#### BRIEF:
Return the full set of entries below exactly, leaving every image out.

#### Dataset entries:
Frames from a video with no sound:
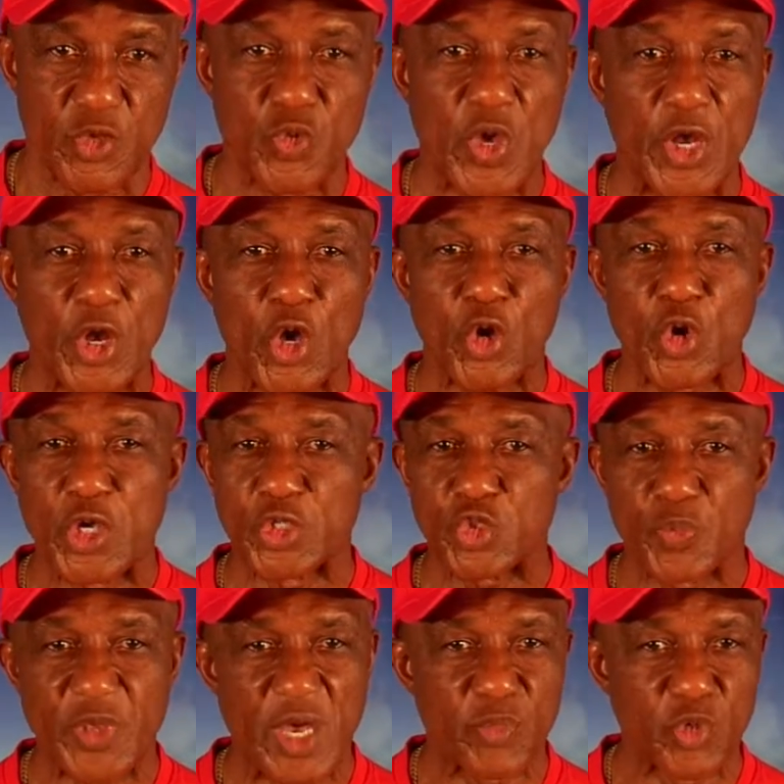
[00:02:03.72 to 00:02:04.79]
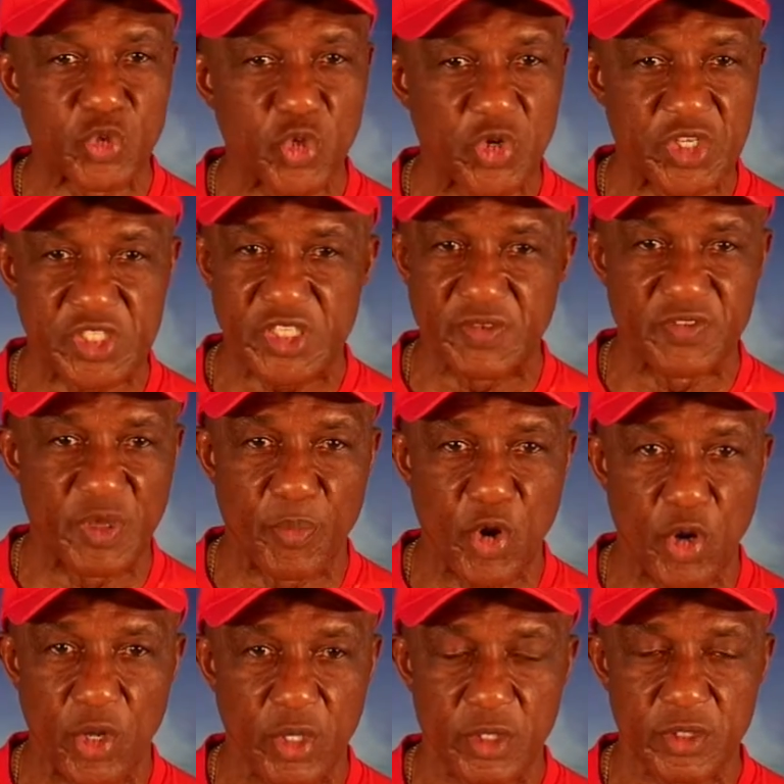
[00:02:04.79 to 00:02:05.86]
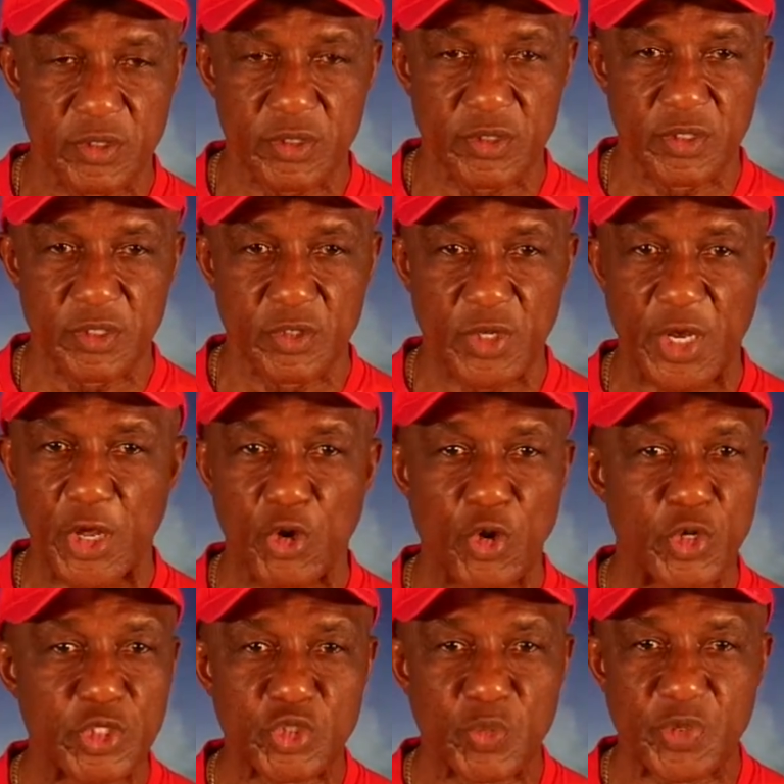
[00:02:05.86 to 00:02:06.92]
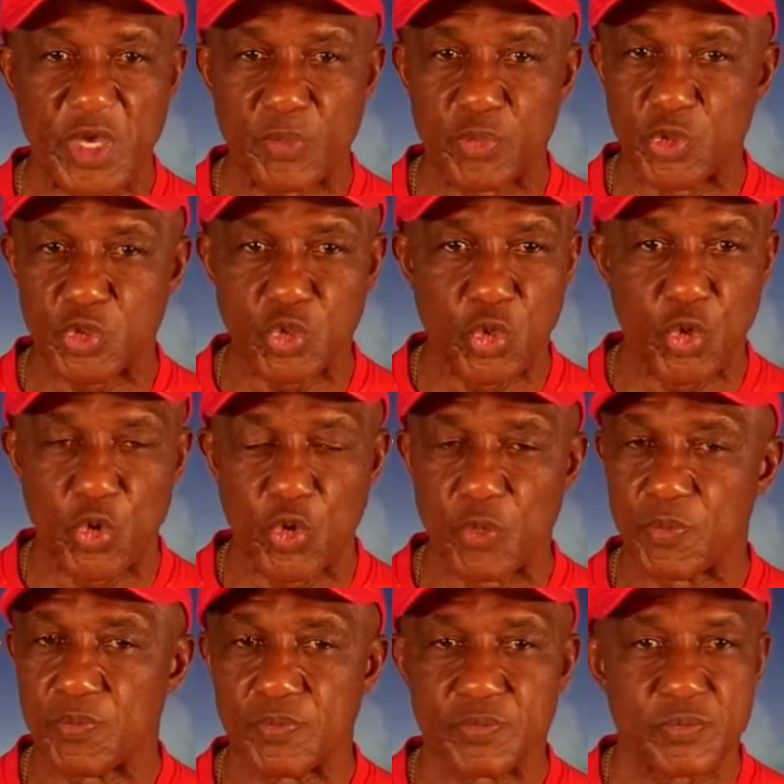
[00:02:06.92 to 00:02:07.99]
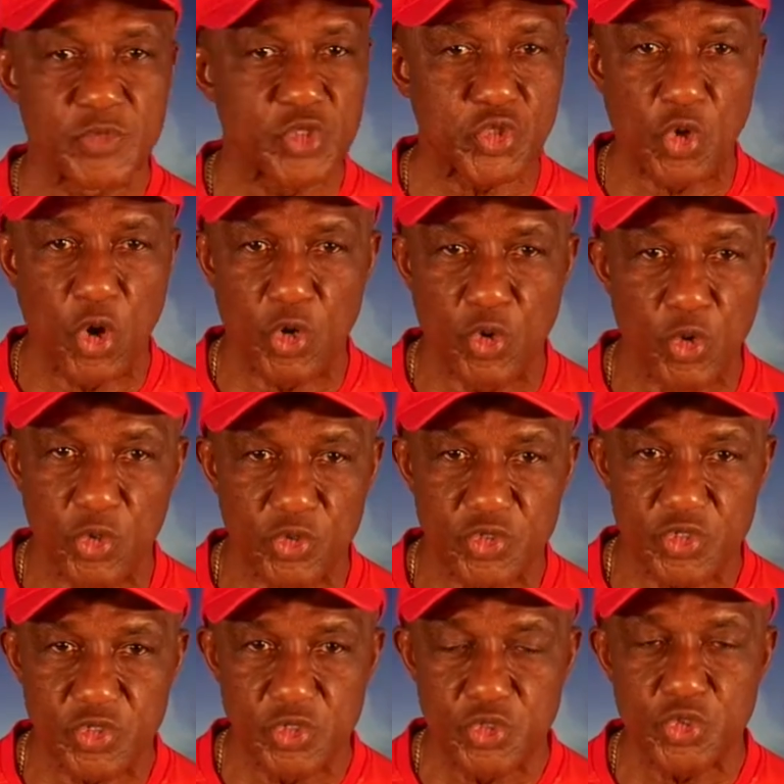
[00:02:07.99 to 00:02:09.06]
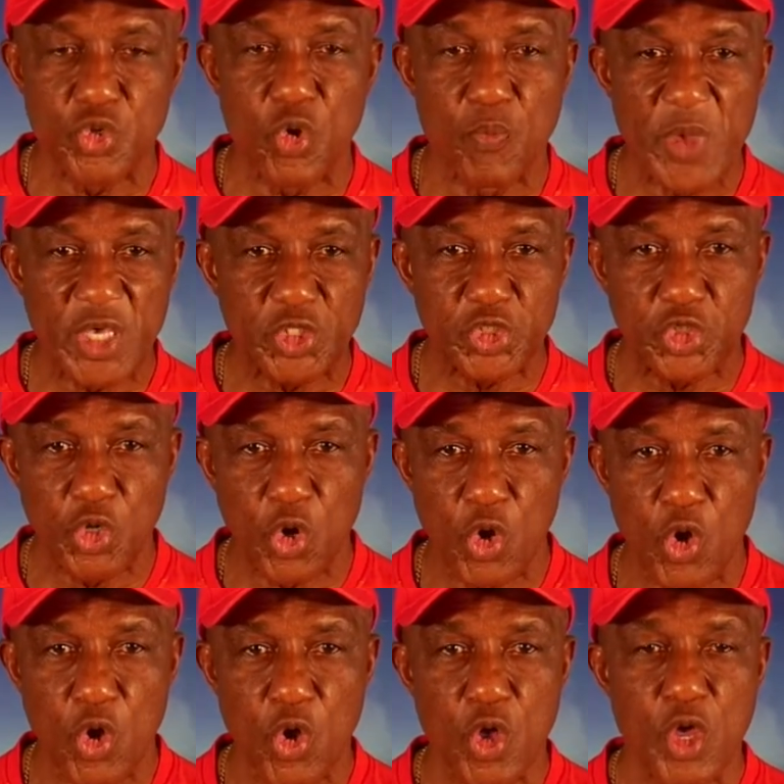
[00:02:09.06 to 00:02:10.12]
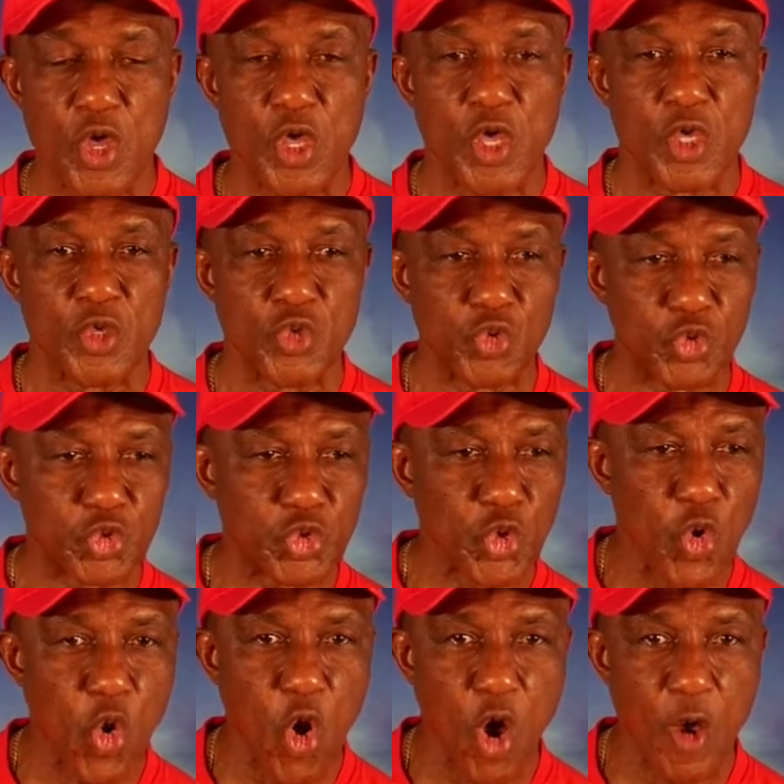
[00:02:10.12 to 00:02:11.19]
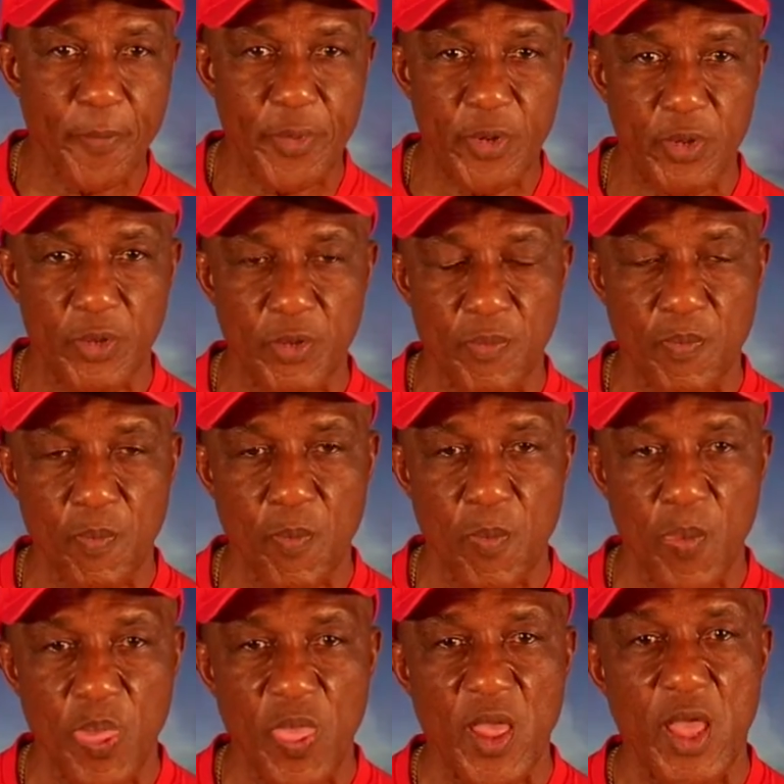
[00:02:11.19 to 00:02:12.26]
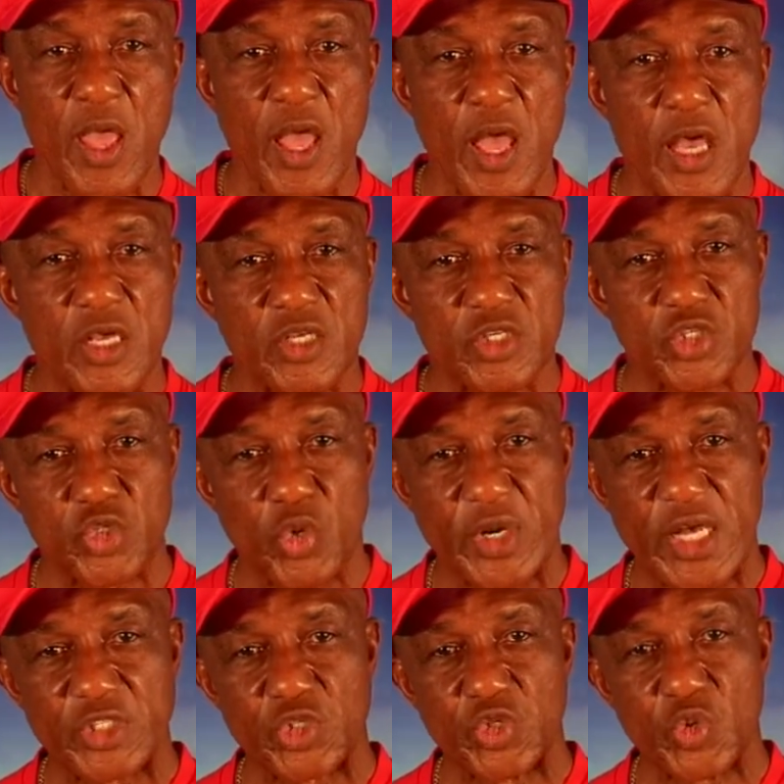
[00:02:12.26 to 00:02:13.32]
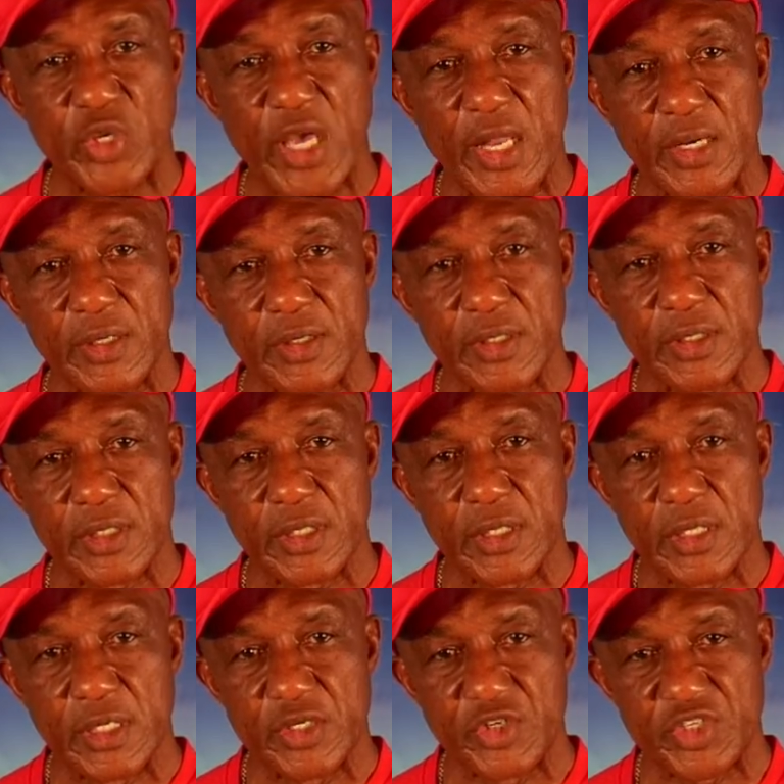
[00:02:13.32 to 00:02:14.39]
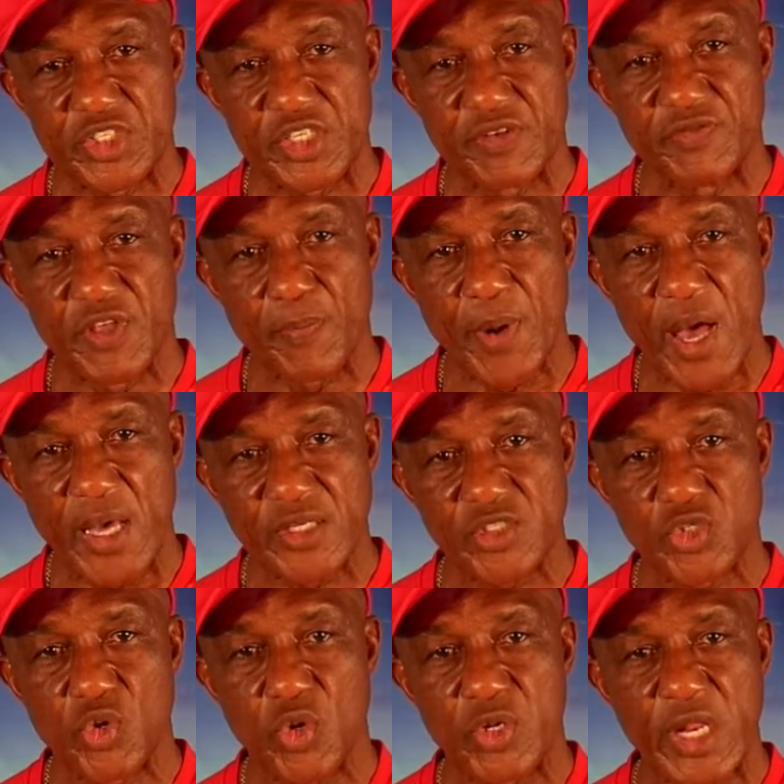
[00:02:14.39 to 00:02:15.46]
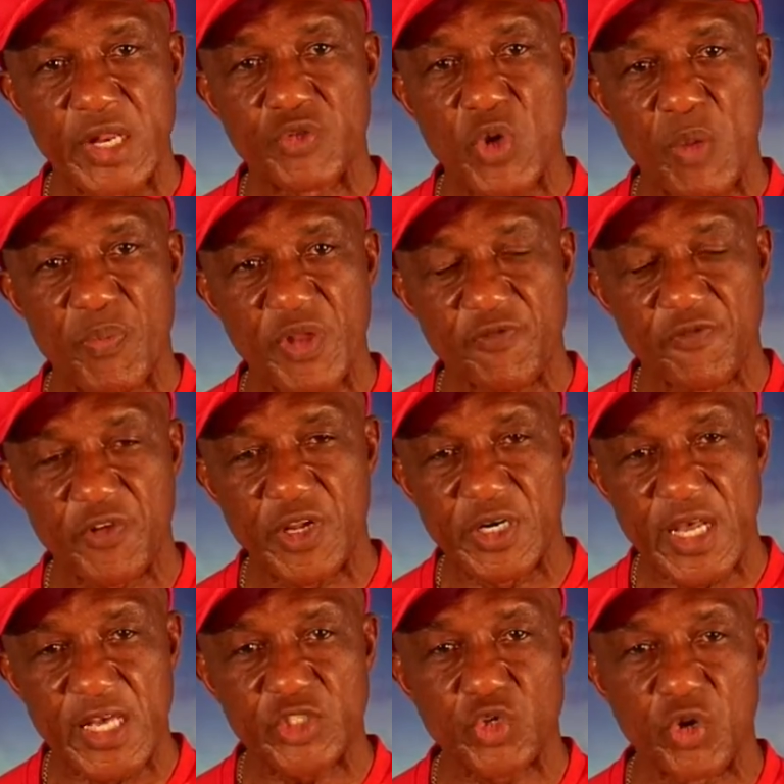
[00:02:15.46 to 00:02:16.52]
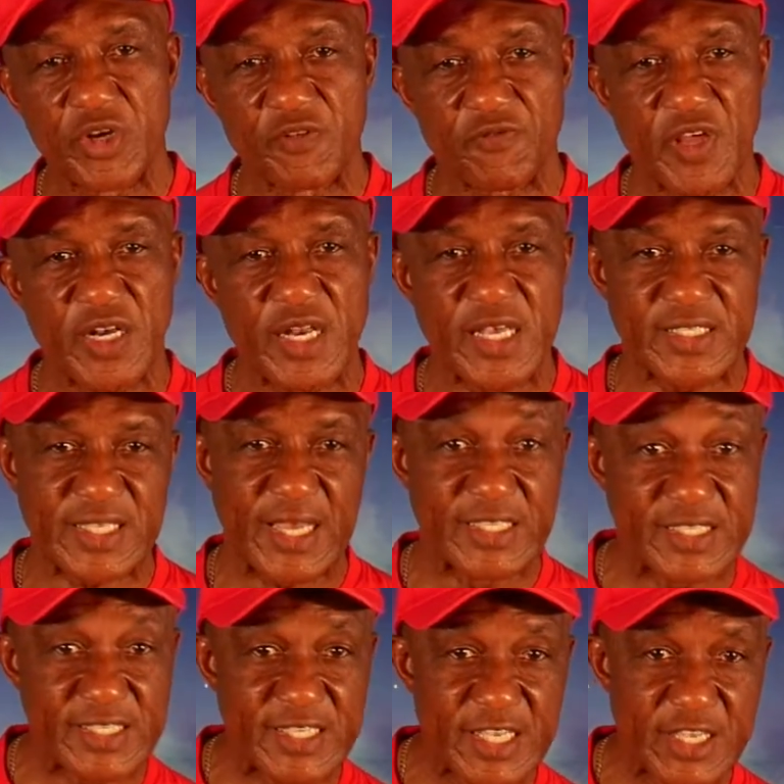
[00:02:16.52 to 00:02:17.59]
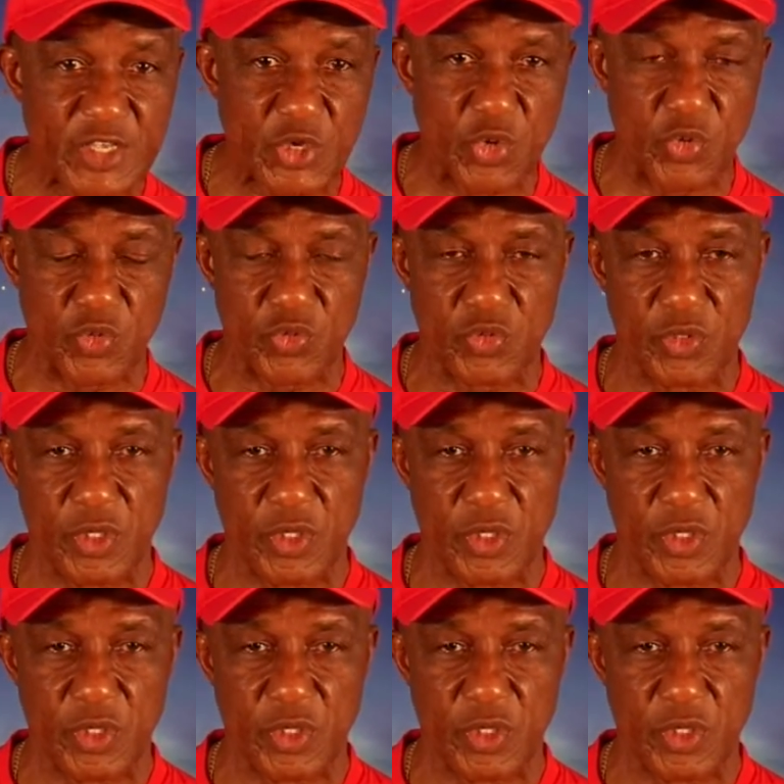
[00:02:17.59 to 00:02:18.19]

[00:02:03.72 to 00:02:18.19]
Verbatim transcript: you are not going to be able to receive the ball. You're not going to be able to score goals. So make sure you show up so that you can receive the pass, so that your midfielders or defenders can see you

#### EXERCISE RESPONSE:
Frames from a video with no sound:
[00:02:03.72 to 00:02:04.79]
[00:02:04.79 to 00:02:05.86]
[00:02:05.86 to 00:02:06.92]
[00:02:06.92 to 00:02:07.99]
[00:02:07.99 to 00:02:09.06]
[00:02:09.06 to 00:02:10.12]
[00:02:10.12 to 00:02:11.19]
[00:02:11.19 to 00:02:12.26]
[00:02:12.26 to 00:02:13.32]
[00:02:13.32 to 00:02:14.39]
[00:02:14.39 to 00:02:15.46]
[00:02:15.46 to 00:02:16.52]
[00:02:16.52 to 00:02:17.59]
[00:02:17.59 to 00:02:18.19]

[00:02:03.72 to 00:02:18.19]
Verbatim transcript: you are not going to be able to receive the ball. You're not going to be able to score goals. So make sure you show up so that you can receive the pass, so that your midfielders or defenders can see you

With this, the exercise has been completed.